■ PROBLEM ■
Copy out only the lines running from the one that contains "[0:02.80-0:03.20]" through the end of the listing. Pictures stay out.
---------- LISTED ENTRIES
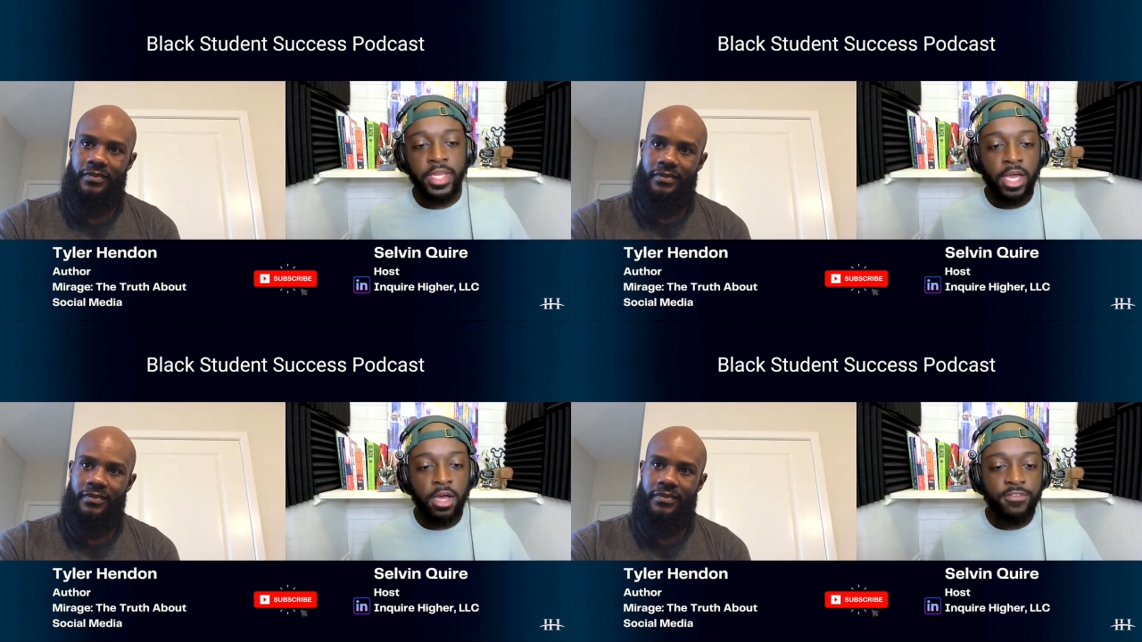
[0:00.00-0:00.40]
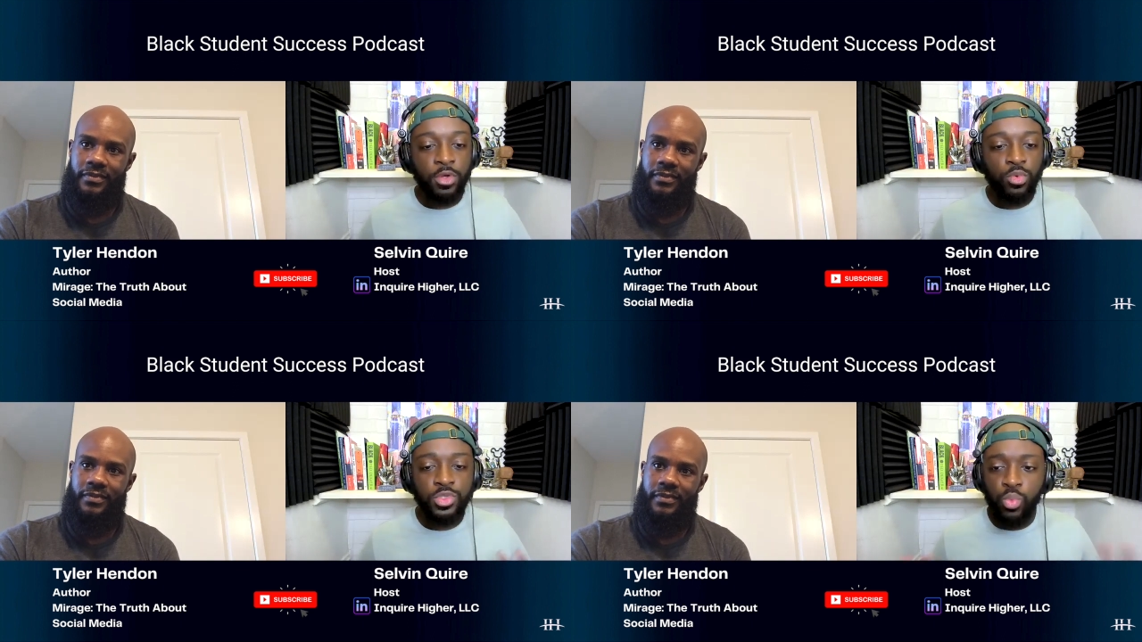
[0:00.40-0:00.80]
Speaker 1: now, if
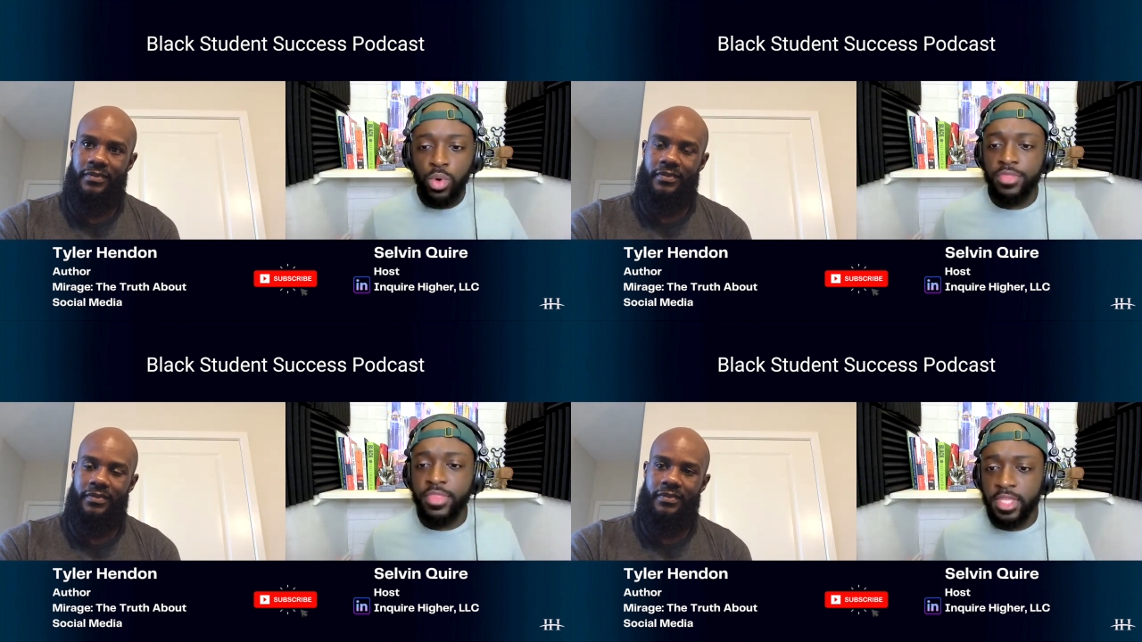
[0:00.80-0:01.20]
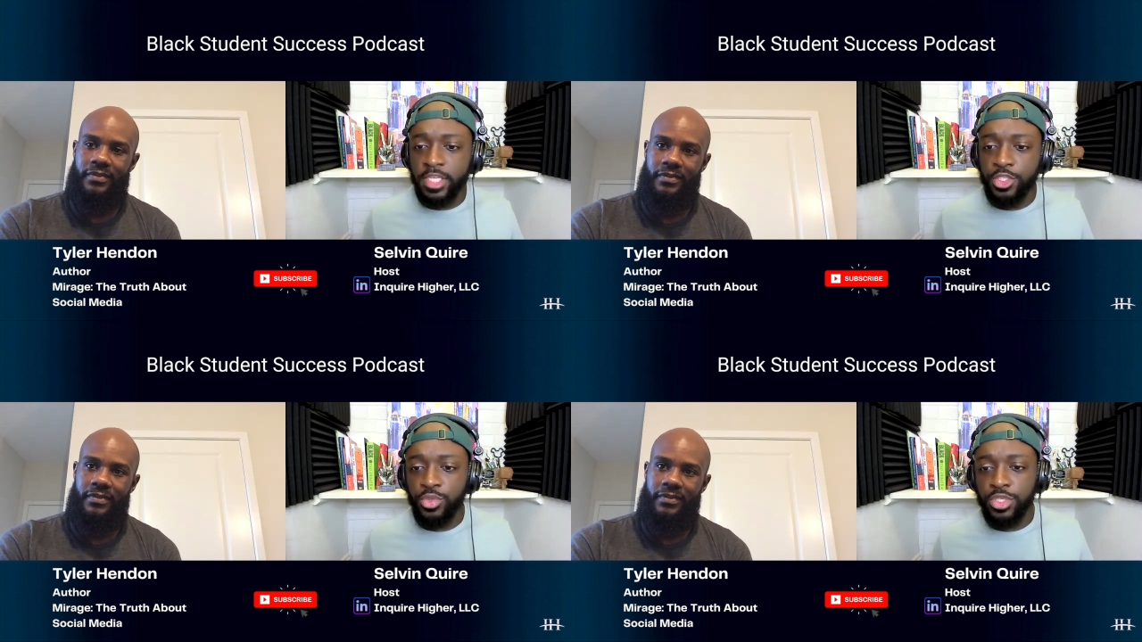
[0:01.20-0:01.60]
there was one thing
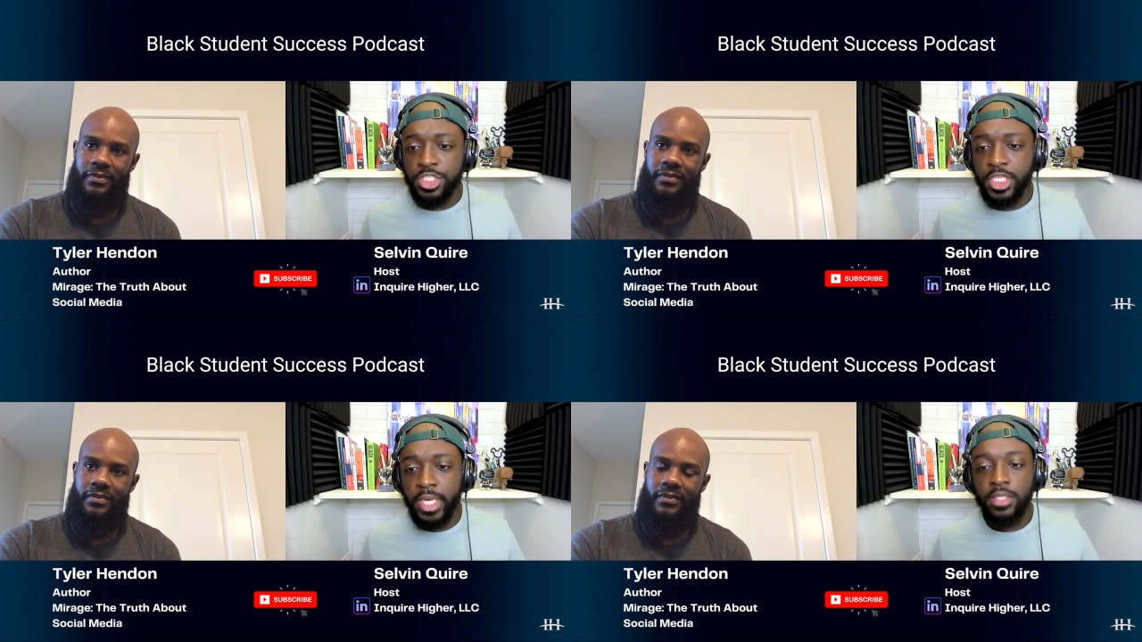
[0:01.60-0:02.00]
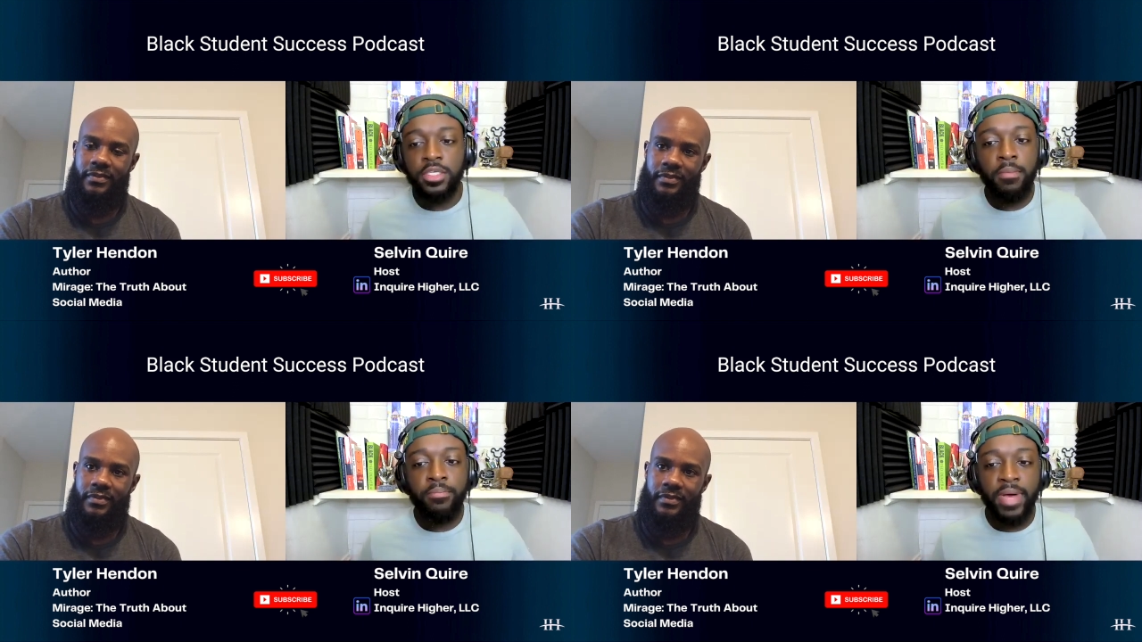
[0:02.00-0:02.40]
that you could
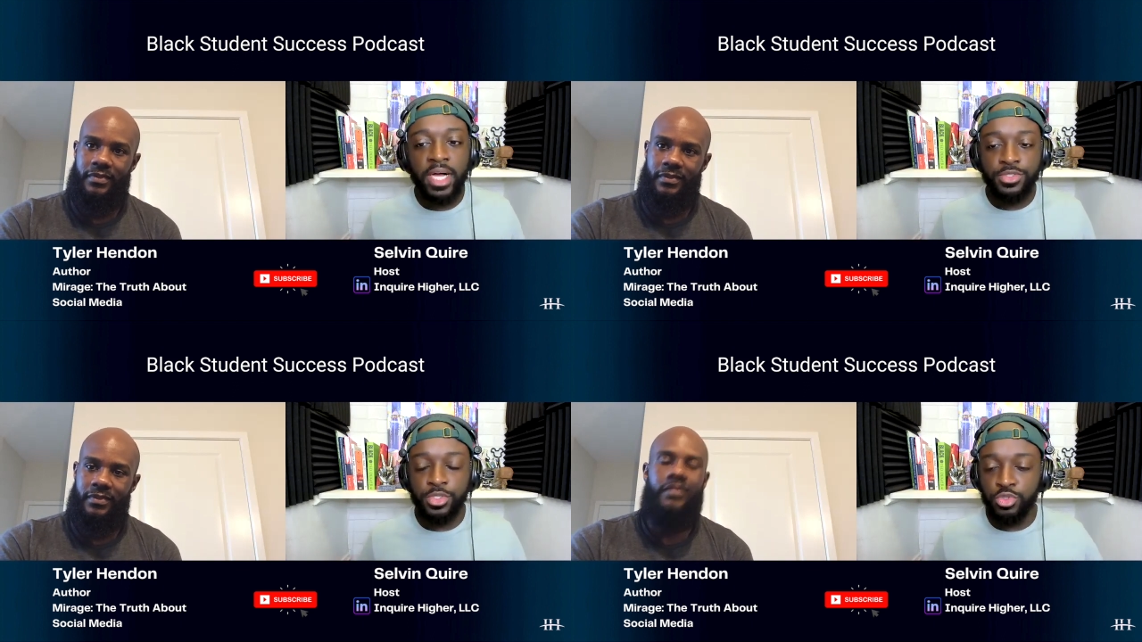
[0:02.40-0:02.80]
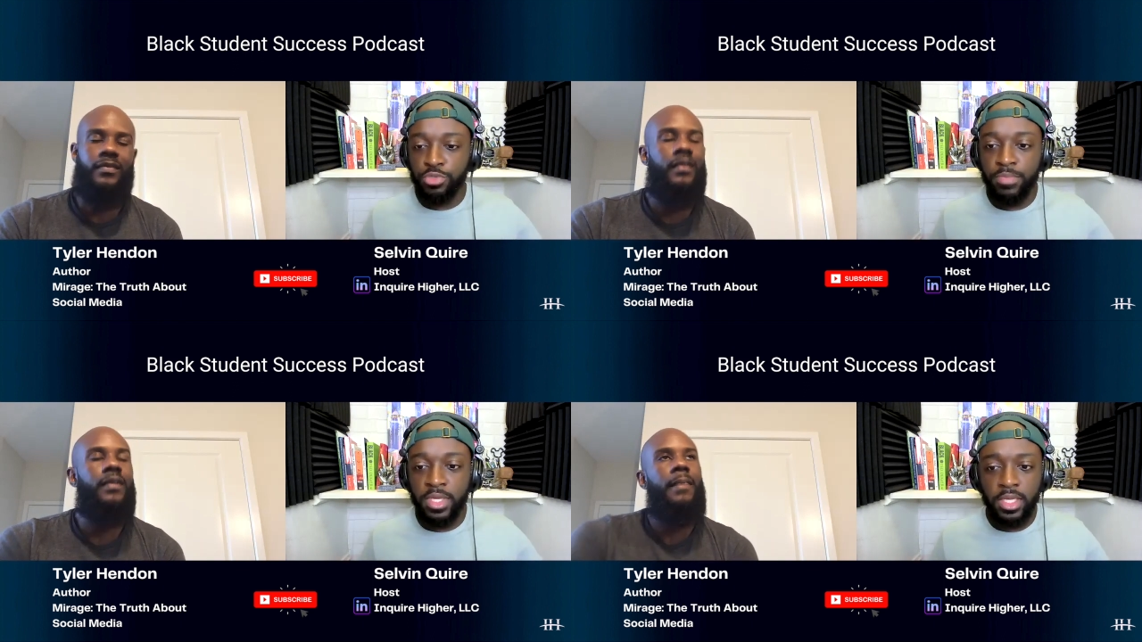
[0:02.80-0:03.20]
change about
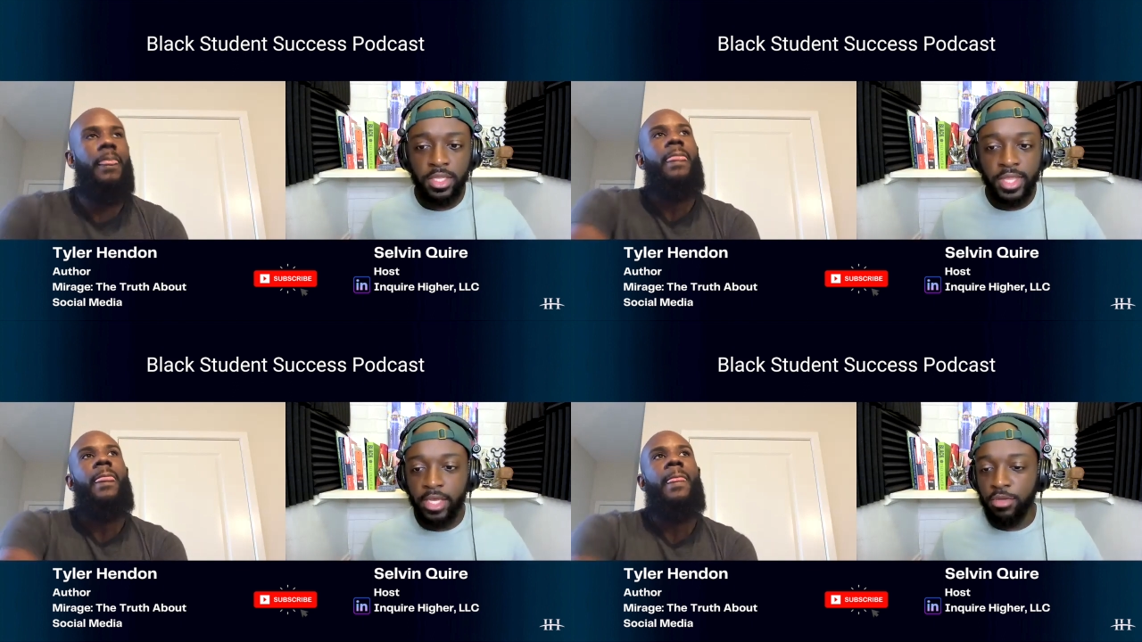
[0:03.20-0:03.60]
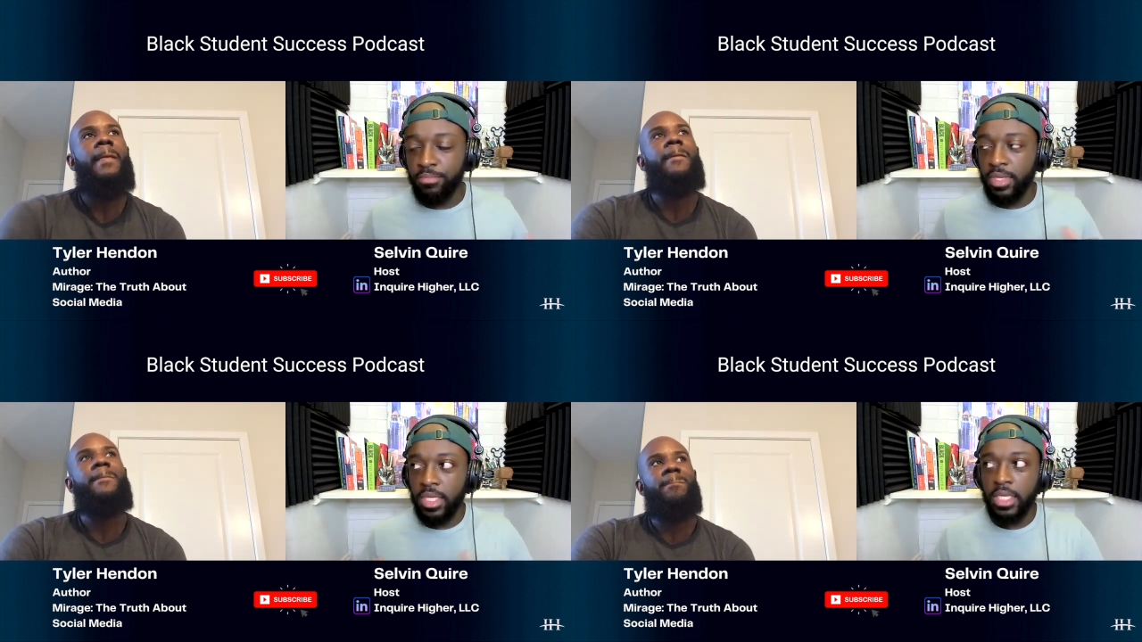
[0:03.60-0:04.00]
social media, that
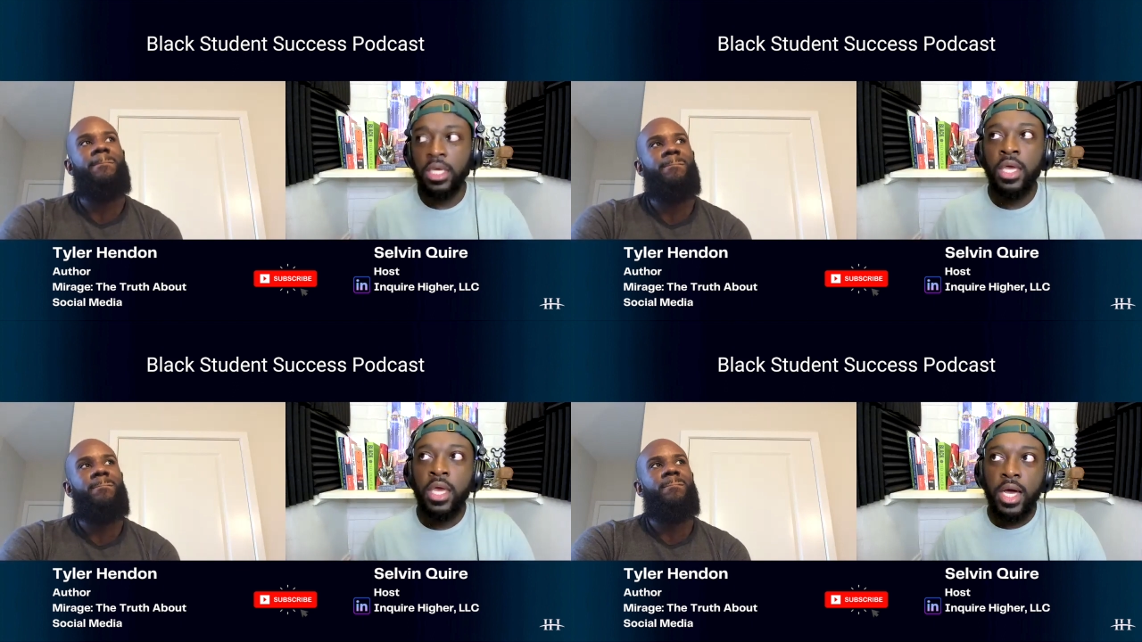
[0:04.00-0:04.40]
could be,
--------------------
■ WRITTEN ANSWER ■
[0:02.80-0:03.20]
change about
[0:03.20-0:03.60]
[0:03.60-0:04.00]
social media, that
[0:04.00-0:04.40]
could be,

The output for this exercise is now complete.